Over the past decade, Paragon has diversified. it now offers a broad range of savings products to retail customers and provides commercial lending to SMEs, including asset finance, structured lending, and property development finance. The group’s business model is built on deep sector expertise and a focus on underserved niches, funding its lending through online personal savings as well as central bank funding.
Is it cheap?
At first glance, it looks relatively good value. Earnings per share (EPS) are expected to rise from 85.2p in 2024 to 114.6p by 2027, a compound annual growth rate of about 10%. That’s pretty strong for a financial business.
As such, the company’s price-to-earnings (P/E) ratio is projected to fall from 9.6 times in 2025 and fall to 7.9 times by 2027, indicating that the market isn’t pricing in aggressive growth but does see solid earnings stability.
The price-to-book ratio (P/B) is forecast to remain between 1.2 times and 1.06 times during the forecasting period. This suggests the stock is trading close to its book value and is a sign of reasonable valuation.
However, Paragon stands out for its consistent and growing dividend. The dividend per share is projected to increase from 40.4p in 2024 to nearly 50p by 2027. This supports a forward yield in the 4.7%–5.5% range, with a payout ratio around 43% of earnings.
This is enabled by improving revenue over time. Net sales are forecast to grow steadily from £496m in 2024 to £540m in 2027, supporting the sustainability of both earnings and dividends.
How does Paragon compare to Lloyds?
Year | Paragon EPS (p) | Paragon P/E | Paragon Yield | Paragon Cover | Lloyds EPS (p) | Lloyds P/E | Lloyds Yield | Lloyds Cover |
---|---|---|---|---|---|---|---|---|
2025 | 94.4 | 9.6x | 4.7% | 2.2x | 6.5 | 12x | 4.4% | 1.9x |
2026 | 104.1 | 8.7x | 5.0% | 2.3x | 9.1 | 8.7x | 5.2% | 2.2x |
2027 | 114.6 | 7.9x | 5.5% | 2.3x | 10.8 | 7.3x | 6% | 2.3x |
I mentioned Lloyds at the start and the table above table highlights Paragon’s more conservative payout and lower valuation in the near term, while Lloyds’ yield becomes more attractive as earnings grow. In fact, Lloyds, despite being a more mature institution, actually offers stronger earnings growth. It’s cheaper at the end of the forecasting period.

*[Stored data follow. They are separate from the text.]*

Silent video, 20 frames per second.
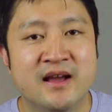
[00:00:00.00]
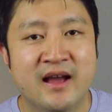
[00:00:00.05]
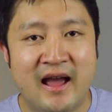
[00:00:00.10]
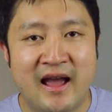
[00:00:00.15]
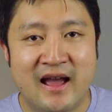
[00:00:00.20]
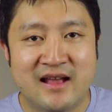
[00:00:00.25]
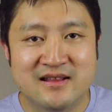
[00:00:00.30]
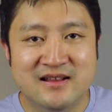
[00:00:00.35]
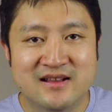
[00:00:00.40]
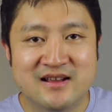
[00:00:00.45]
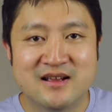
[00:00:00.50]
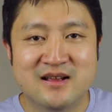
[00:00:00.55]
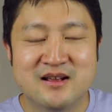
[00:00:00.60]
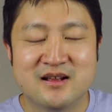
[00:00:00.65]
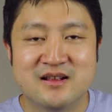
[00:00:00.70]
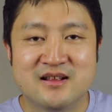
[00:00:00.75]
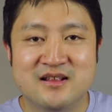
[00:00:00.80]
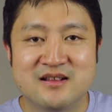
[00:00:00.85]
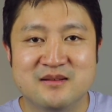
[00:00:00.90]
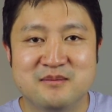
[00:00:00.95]

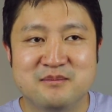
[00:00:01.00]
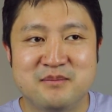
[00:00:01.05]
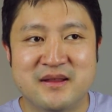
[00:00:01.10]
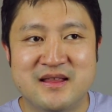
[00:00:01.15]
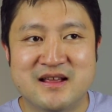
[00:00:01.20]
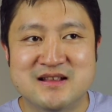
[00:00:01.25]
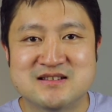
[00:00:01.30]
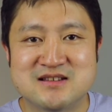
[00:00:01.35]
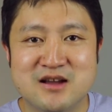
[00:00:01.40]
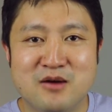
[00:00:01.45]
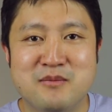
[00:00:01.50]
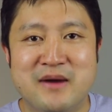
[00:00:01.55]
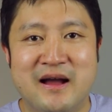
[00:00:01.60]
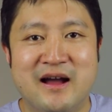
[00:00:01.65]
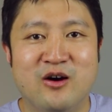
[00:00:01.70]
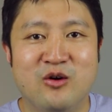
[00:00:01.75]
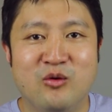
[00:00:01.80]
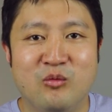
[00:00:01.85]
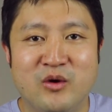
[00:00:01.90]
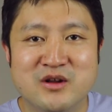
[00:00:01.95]
But then
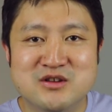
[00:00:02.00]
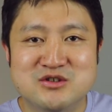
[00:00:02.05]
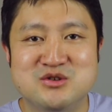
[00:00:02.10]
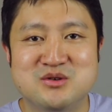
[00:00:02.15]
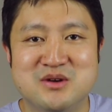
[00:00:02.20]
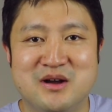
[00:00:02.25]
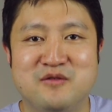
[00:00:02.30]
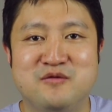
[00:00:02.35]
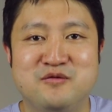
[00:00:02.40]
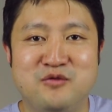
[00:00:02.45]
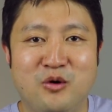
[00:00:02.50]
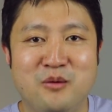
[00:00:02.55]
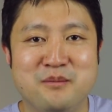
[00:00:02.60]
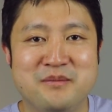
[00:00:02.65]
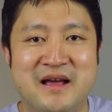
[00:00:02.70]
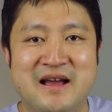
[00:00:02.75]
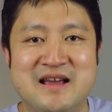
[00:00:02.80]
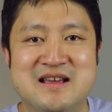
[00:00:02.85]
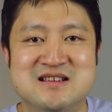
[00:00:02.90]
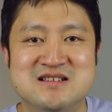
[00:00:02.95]
somehow, once you have
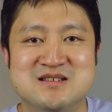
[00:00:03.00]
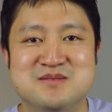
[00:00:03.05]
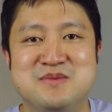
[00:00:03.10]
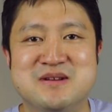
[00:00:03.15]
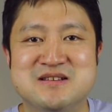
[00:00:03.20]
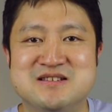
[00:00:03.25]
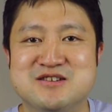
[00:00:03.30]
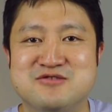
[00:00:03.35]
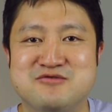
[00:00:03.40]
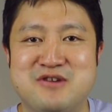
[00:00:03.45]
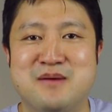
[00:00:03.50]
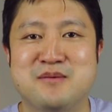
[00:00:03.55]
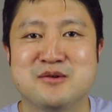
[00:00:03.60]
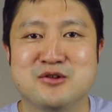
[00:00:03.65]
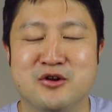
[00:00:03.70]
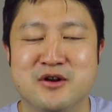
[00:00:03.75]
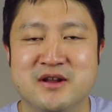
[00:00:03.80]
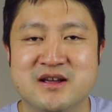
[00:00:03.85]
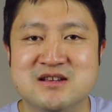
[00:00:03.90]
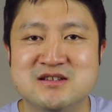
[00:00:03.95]
formed that explicit grammar
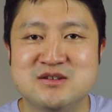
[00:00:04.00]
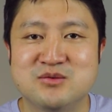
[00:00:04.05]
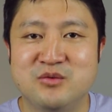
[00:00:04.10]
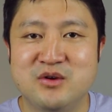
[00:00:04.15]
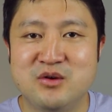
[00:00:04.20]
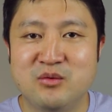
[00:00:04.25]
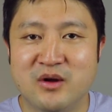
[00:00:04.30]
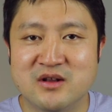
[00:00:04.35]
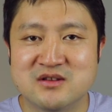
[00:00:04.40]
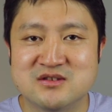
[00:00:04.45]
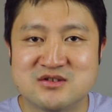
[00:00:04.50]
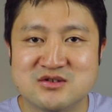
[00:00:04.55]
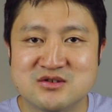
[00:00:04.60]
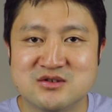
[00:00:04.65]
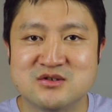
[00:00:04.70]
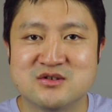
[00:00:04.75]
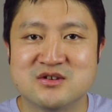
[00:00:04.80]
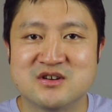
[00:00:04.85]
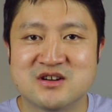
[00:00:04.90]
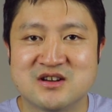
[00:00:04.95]
knowledge, we want
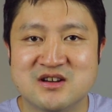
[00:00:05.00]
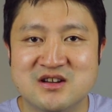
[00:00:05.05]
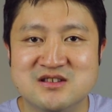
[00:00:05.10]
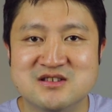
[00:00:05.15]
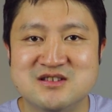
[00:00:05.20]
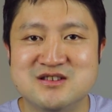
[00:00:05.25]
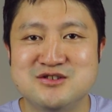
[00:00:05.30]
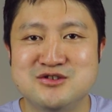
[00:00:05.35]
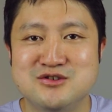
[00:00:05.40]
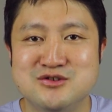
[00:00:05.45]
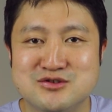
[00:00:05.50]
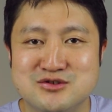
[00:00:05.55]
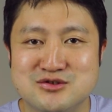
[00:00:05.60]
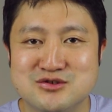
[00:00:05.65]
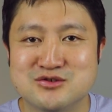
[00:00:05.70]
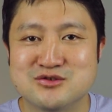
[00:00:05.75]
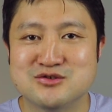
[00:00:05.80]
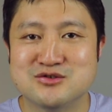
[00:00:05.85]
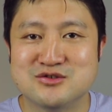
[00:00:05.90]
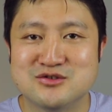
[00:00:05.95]
to continue
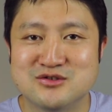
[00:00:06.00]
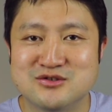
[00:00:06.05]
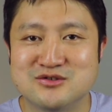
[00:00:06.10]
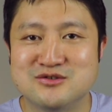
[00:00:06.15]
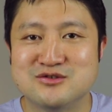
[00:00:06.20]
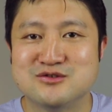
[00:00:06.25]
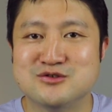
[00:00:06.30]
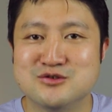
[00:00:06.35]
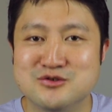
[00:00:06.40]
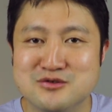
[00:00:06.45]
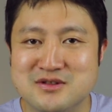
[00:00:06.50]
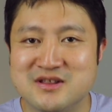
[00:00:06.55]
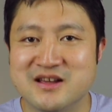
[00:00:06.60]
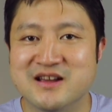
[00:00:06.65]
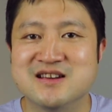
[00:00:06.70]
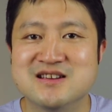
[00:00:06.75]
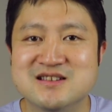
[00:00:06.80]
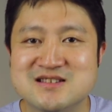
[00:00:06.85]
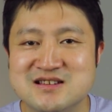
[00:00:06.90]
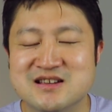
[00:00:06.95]
to do
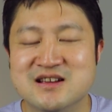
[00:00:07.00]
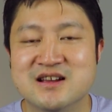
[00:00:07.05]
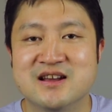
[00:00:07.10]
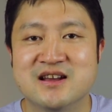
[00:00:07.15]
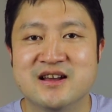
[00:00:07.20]
things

Personally, I don’t believe Paragon’s valuation multiples suggest it’s undervalued compared to Lloyds. It actually appears a more conservative option, given the Lloyds growth trajectory. As such, I won’t be adding Paragon to my portfolio in the near term and I don’t think it’s the best one for investors to consider. It’s certainly an interesting prospect, but I’m already well exposed to banks through the likes of Lloyds and would suggest that the high street bank is worth a closer look for anyone looking at the financials sector.